• Assignment:
A verbatim copy of the listing is needed; pictures are to be left out.

^^^^^^^^

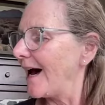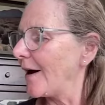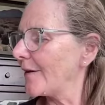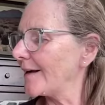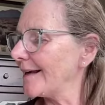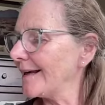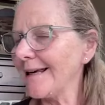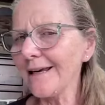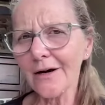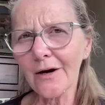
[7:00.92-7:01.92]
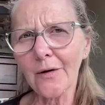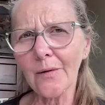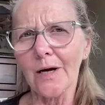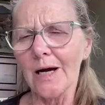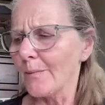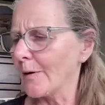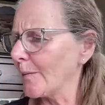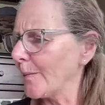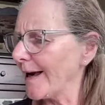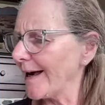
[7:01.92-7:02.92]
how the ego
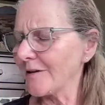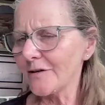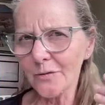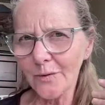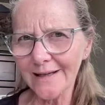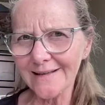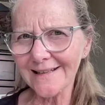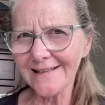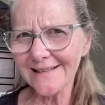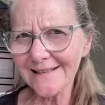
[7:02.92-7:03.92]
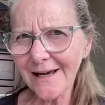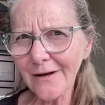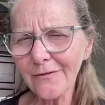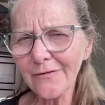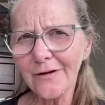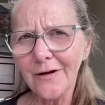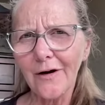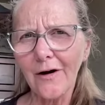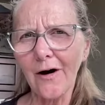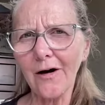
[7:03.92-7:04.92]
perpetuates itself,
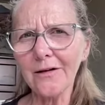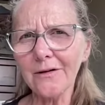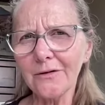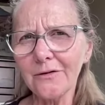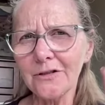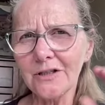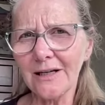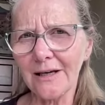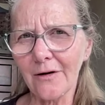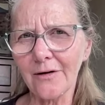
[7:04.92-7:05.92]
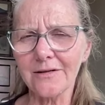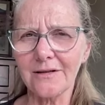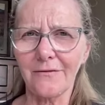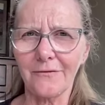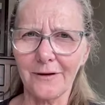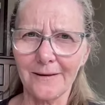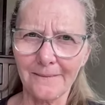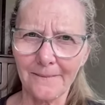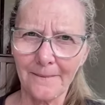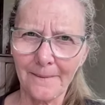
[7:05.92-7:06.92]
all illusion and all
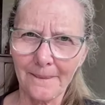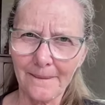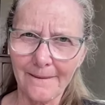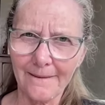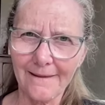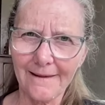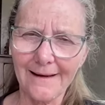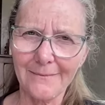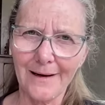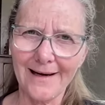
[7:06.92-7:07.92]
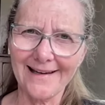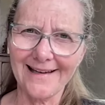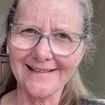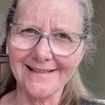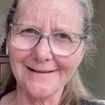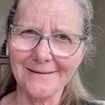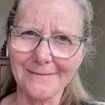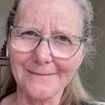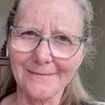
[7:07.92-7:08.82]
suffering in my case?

^^^^^^^^

• Exercise result:
[7:00.92-7:01.92]
[7:01.92-7:02.92]
how the ego
[7:02.92-7:03.92]
[7:03.92-7:04.92]
perpetuates itself,
[7:04.92-7:05.92]
[7:05.92-7:06.92]
all illusion and all
[7:06.92-7:07.92]
[7:07.92-7:08.82]
suffering in my case?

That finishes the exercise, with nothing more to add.